From 1a03bfa35ecc17b5040b2f1e5ee20b24d544d17e Mon Sep 17 00:00:00 2001
From: Ahmed Ilyas <ahmed.ilyas@hu-berlin.de>
Date: Thu, 27 Feb 2025 10:28:54 +0000
Subject: [PATCH] Add nomad distro commit info

Changelog: Added
---
 nomad/datamodel/datamodel.py |  6 ++++
 nomad/processing/data.py     |  5 ++++
 nomad/utils/__init__.py      | 44 +++++++++++++++++++++++++++++
 tests/test_utils.py          | 54 ++++++++++++++++++++++++++++++++++++
 4 files changed, 109 insertions(+)

diff --git a/nomad/datamodel/datamodel.py b/nomad/datamodel/datamodel.py
index 4f58304b22..f32012bc14 100644
--- a/nomad/datamodel/datamodel.py
+++ b/nomad/datamodel/datamodel.py
@@ -723,6 +723,12 @@ class EntryMetadata(MSection):
         a_elasticsearch=Elasticsearch(),
     )
 
+    nomad_distro_commit_url = Quantity(
+        type=str,
+        description='The NOMAD distro commit url used for the last processing',
+        categories=[MongoEntryMetadata],
+        a_elasticsearch=Elasticsearch(),
+    )
     comment = Quantity(
         type=str,
         categories=[MongoEntryMetadata, EditableUserMetadata],
diff --git a/nomad/processing/data.py b/nomad/processing/data.py
index a4d40a56a2..b75902e2c3 100644
--- a/nomad/processing/data.py
+++ b/nomad/processing/data.py
@@ -909,6 +909,7 @@ class Entry(Proc):
             external database where the data was imported from
         nomad_version: the NOMAD version used for the last processing
         nomad_commit: the NOMAD commit used for the last processing
+        nomad_distro_commit_url: the NOMAD distro commit url used for the last processing
         comment: a user provided comment for this entry
         references: user provided references (URLs) for this entry
         entry_coauthors: a user provided list of co-authors specific for this entry. Note
@@ -929,6 +930,7 @@ class Entry(Proc):
     external_id = StringField()
     nomad_version = StringField()
     nomad_commit = StringField()
+    nomad_distro_commit_url = StringField()

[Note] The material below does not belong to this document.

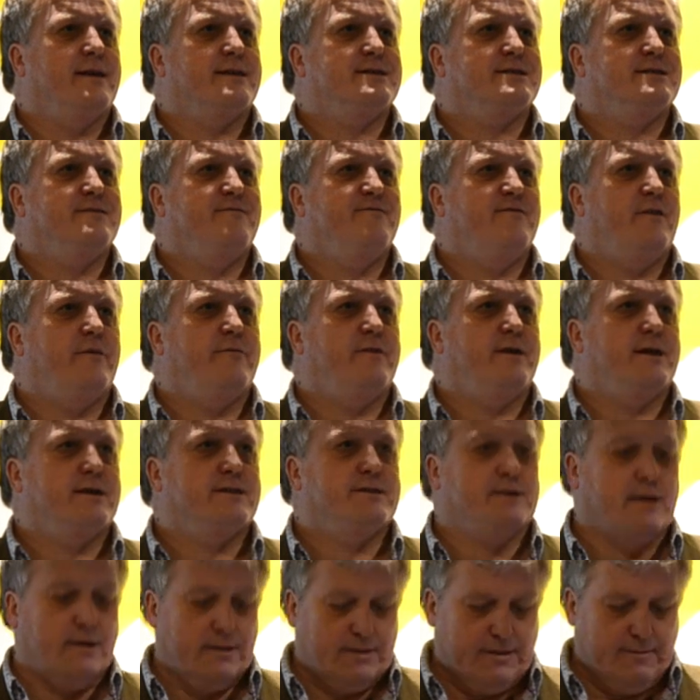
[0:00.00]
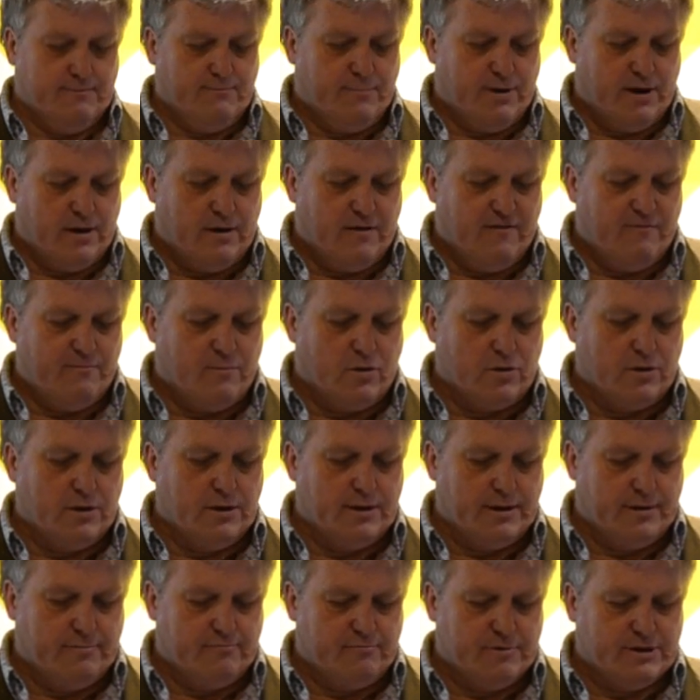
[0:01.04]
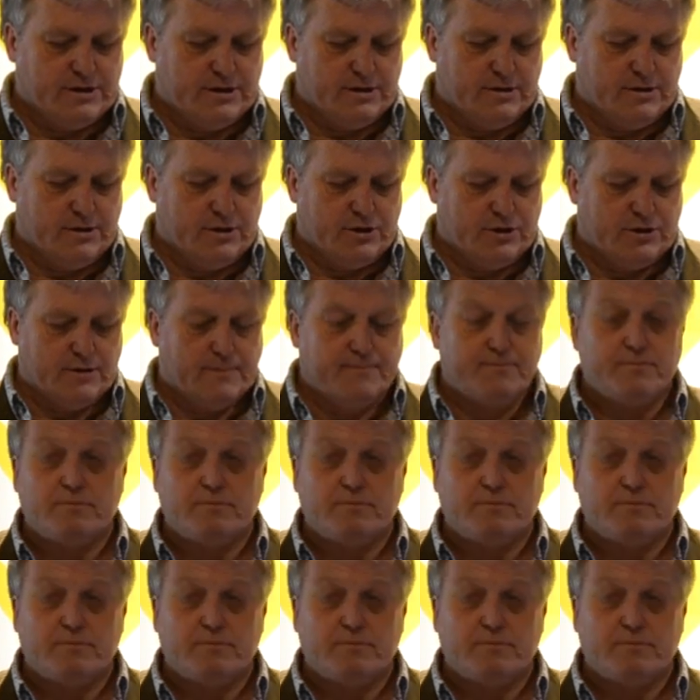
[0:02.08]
That's a very exciting part of modelling and research.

     comment = StringField()
     references = ListField(StringField())
     entry_coauthors = ListField()
@@ -1012,8 +1014,11 @@ class Entry(Proc):
         In this case, the timestamp stored in the archive is used.
         If no previous timestamp is available, a new timestamp is generated.
         """
+        distro_commit_url = utils.nomad_distro_metadata()
+        entry_metadata.nomad_version = config.meta.version
         entry_metadata.nomad_version = config.meta.version
         entry_metadata.nomad_commit = ''
+        entry_metadata.nomad_distro_commit_url = distro_commit_url or ''
         entry_metadata.entry_hash = self.upload_files.entry_hash(
             self.mainfile, self.mainfile_key
         )
diff --git a/nomad/utils/__init__.py b/nomad/utils/__init__.py
index 2e0bf62e05..f124328c29 100644
--- a/nomad/utils/__init__.py
+++ b/nomad/utils/__init__.py
@@ -54,6 +54,7 @@ from datetime import timedelta
 import collections
 import logging
 import inspect
+from importlib.metadata import PackageNotFoundError, metadata, version
 
 import orjson
 import os
@@ -1147,3 +1148,46 @@ def dict_to_dataframe(
         filtered_df = filter_df_columns_by_prefix(df, keys_to_filter)
         filtered_dict = dataframe_to_dict(filtered_df)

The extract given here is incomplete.